## Aim of the exercise
Leave out every picture and set down, exactly, the lines below from the one holding "[00:48:44.00 to 00:48:45.00]" up to and including the one holding "Transcript: It wasn't".

## Extracted entries
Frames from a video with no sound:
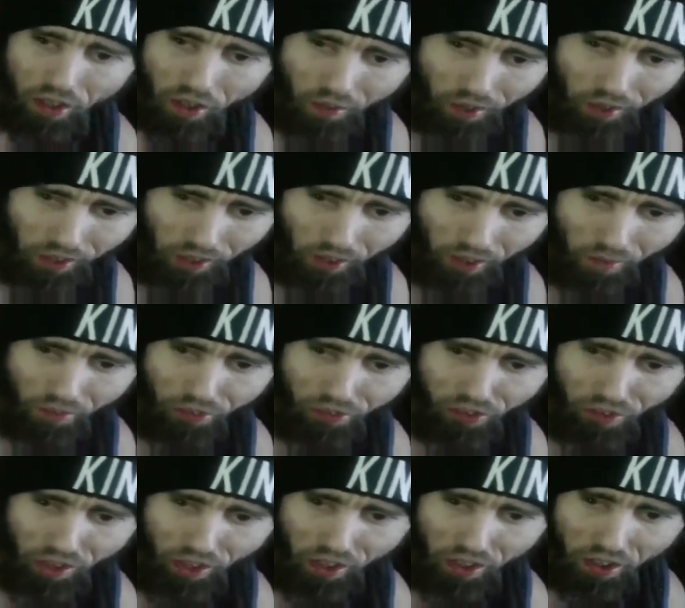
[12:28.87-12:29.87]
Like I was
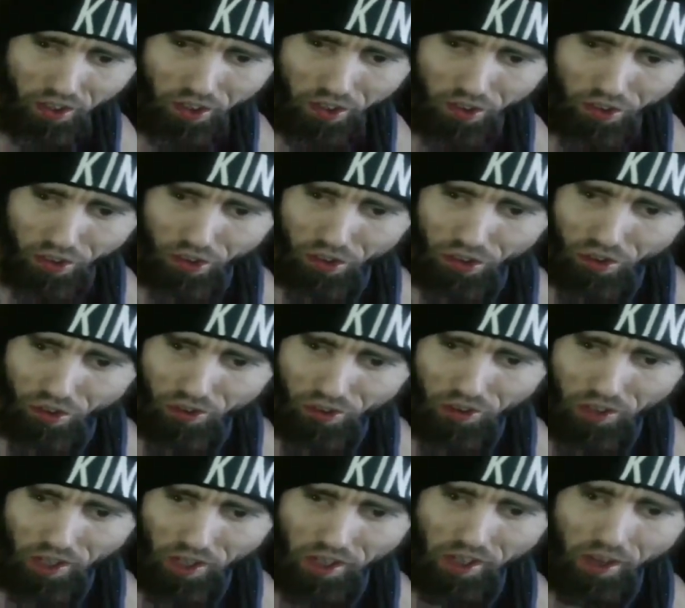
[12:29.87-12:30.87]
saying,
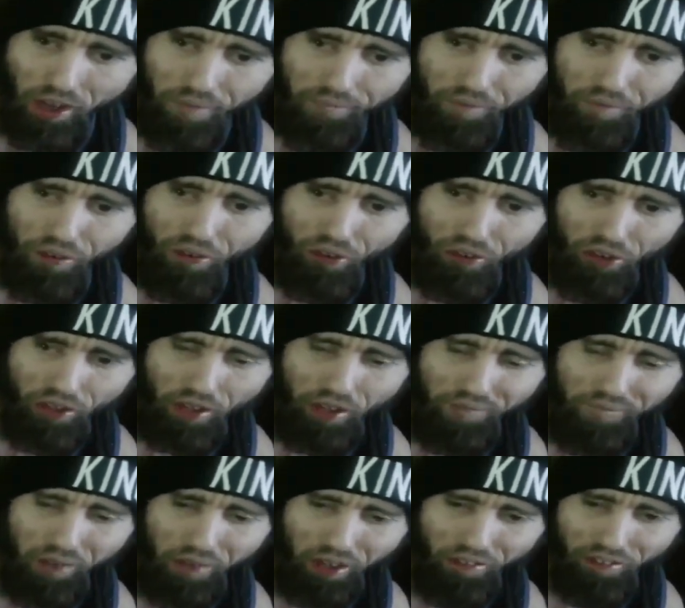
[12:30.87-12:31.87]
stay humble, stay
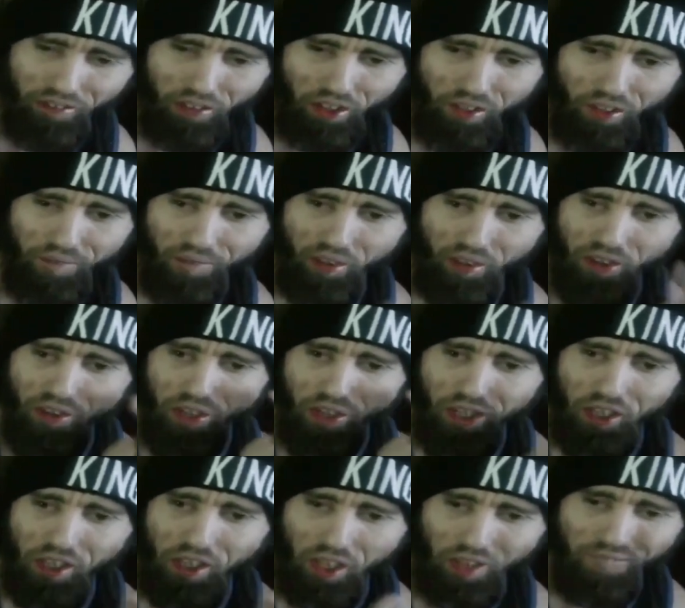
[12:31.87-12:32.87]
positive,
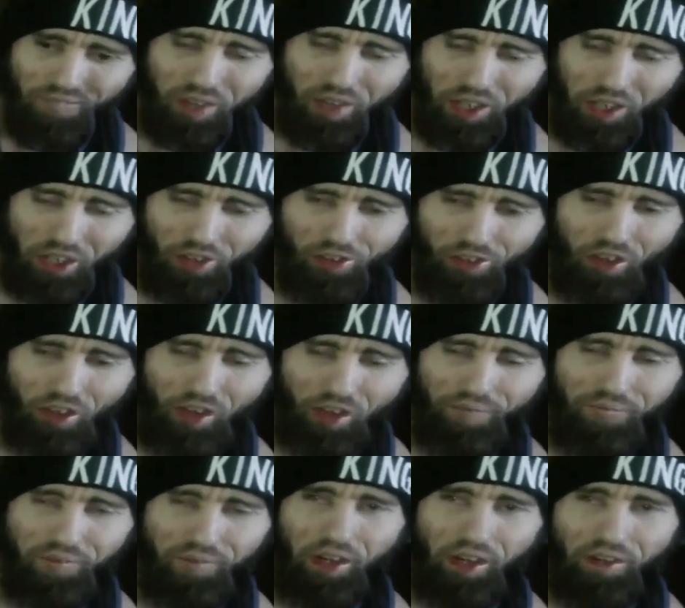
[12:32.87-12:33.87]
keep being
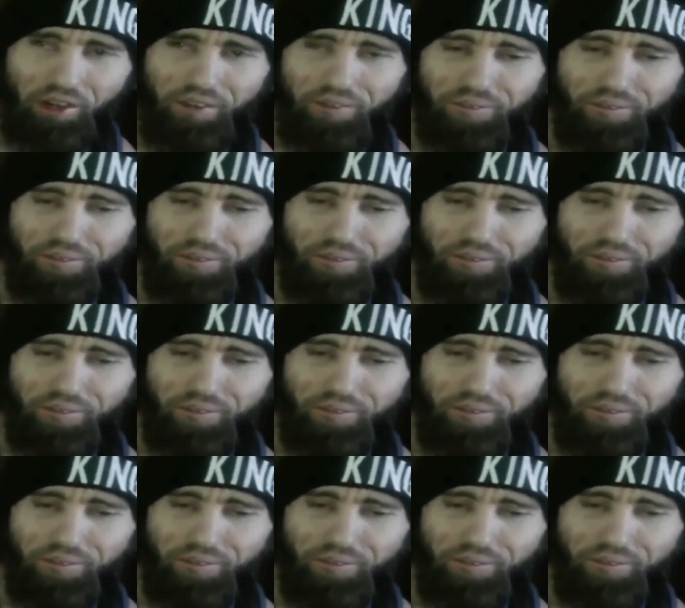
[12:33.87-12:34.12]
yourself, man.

--

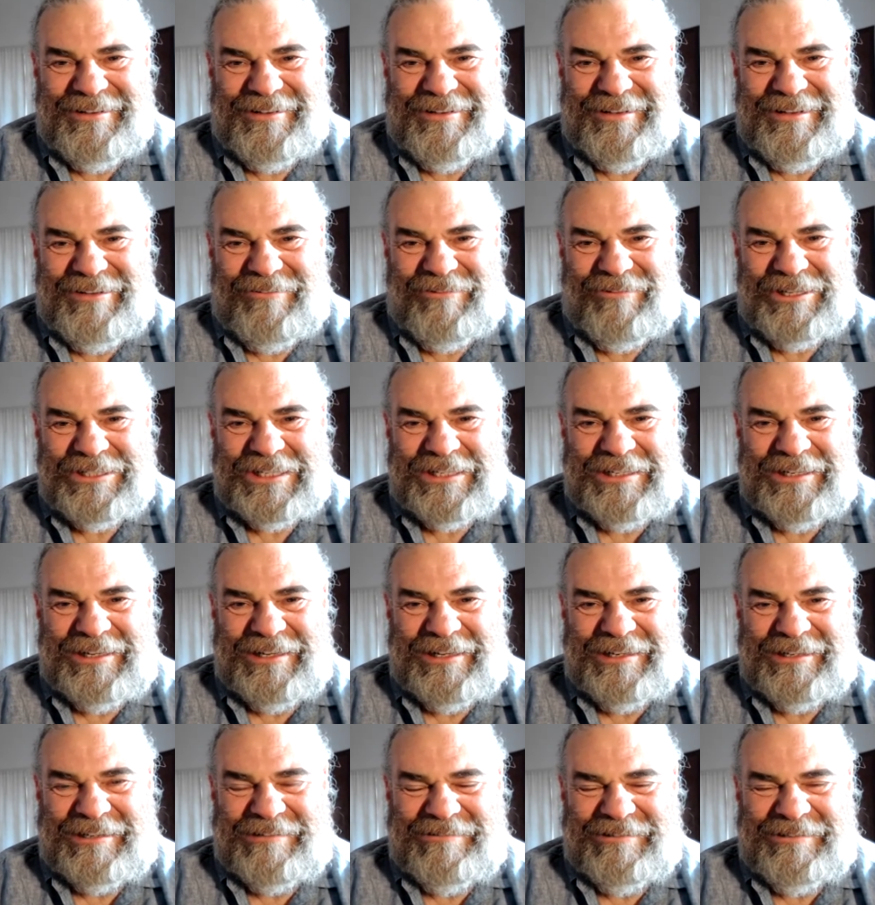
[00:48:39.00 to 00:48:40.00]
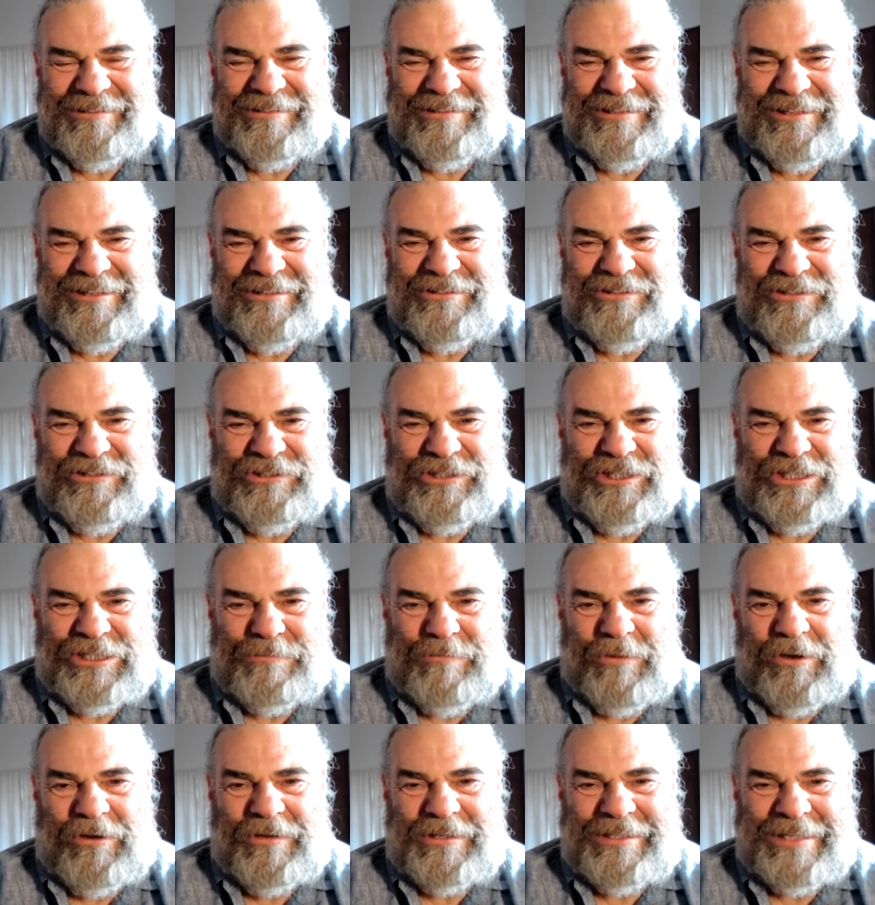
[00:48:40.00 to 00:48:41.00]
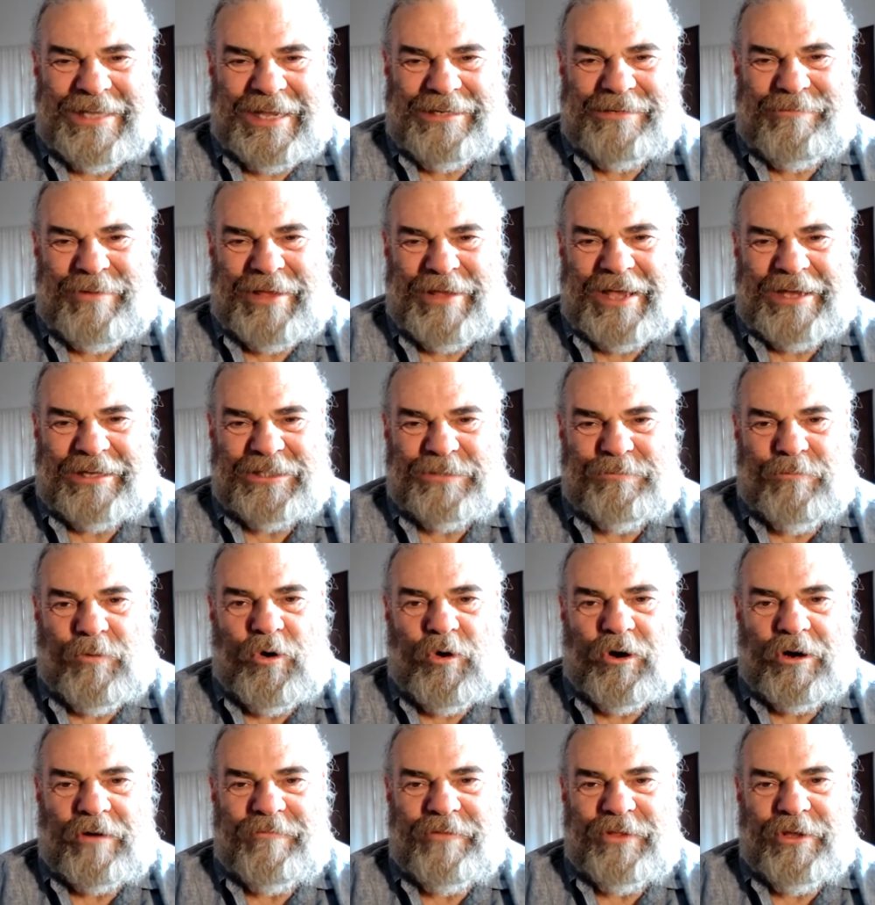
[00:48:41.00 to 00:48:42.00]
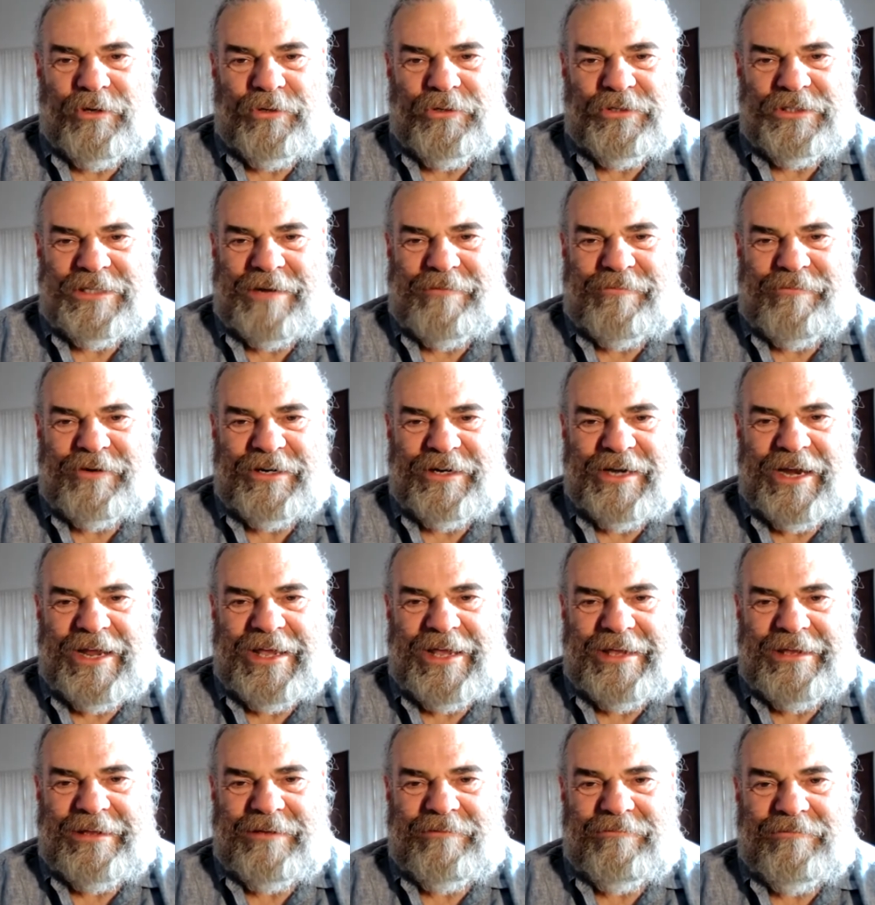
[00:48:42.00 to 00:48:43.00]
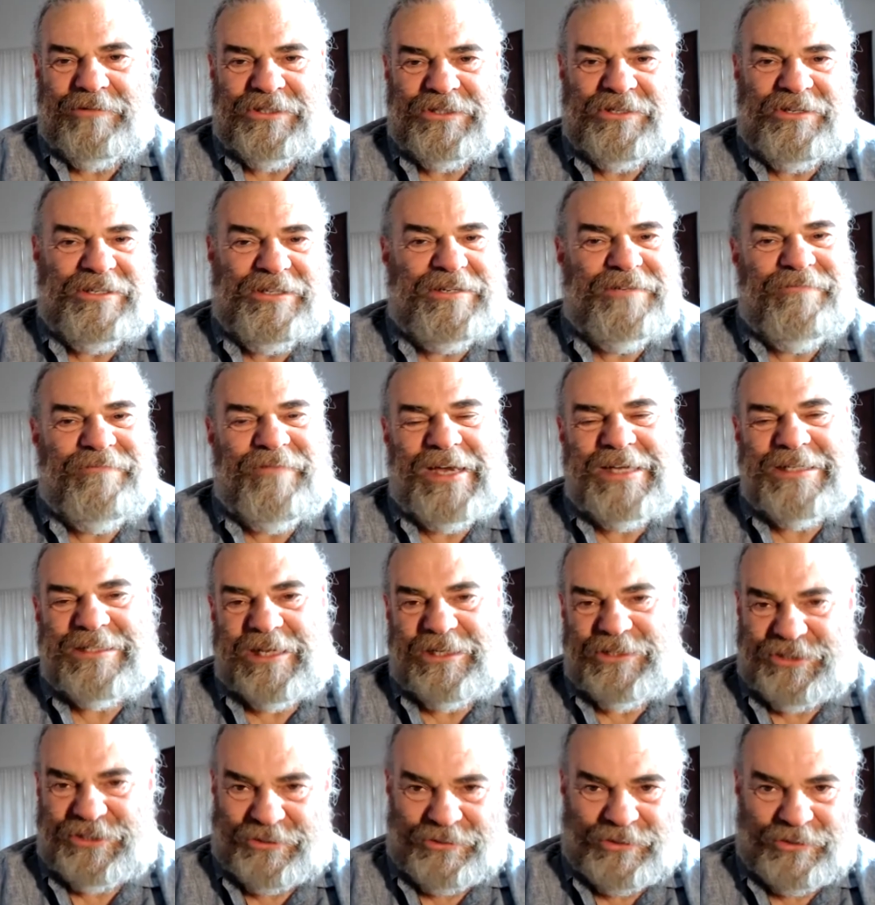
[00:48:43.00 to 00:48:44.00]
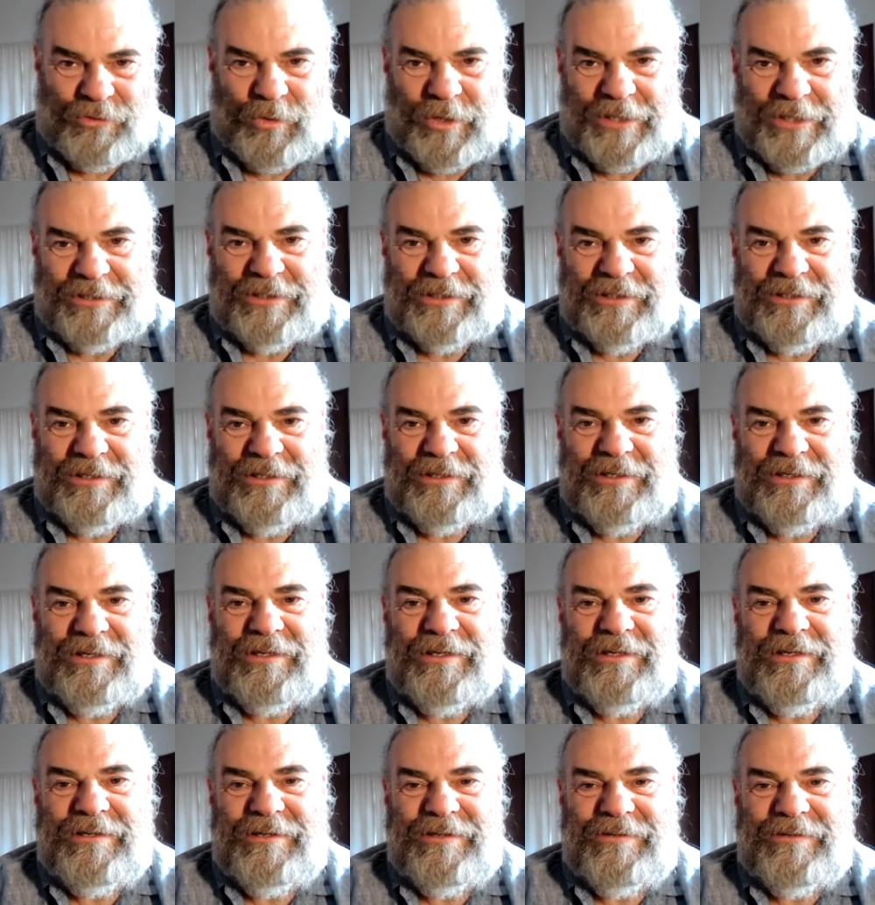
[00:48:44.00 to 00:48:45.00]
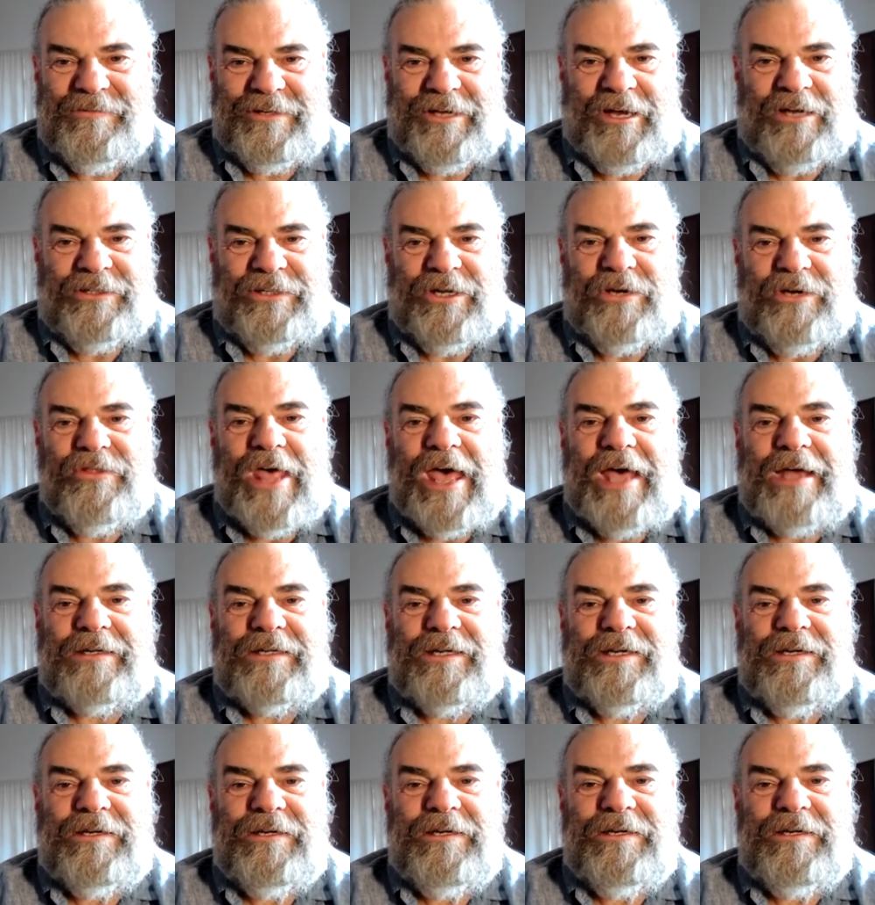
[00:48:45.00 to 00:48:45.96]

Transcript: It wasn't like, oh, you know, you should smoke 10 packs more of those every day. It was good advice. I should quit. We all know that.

## Response below
[00:48:44.00 to 00:48:45.00]
[00:48:45.00 to 00:48:45.96]

Transcript: It wasn't like, oh, you know, you should smoke 10 packs more of those every day. It was good advice. I should quit. We all know that.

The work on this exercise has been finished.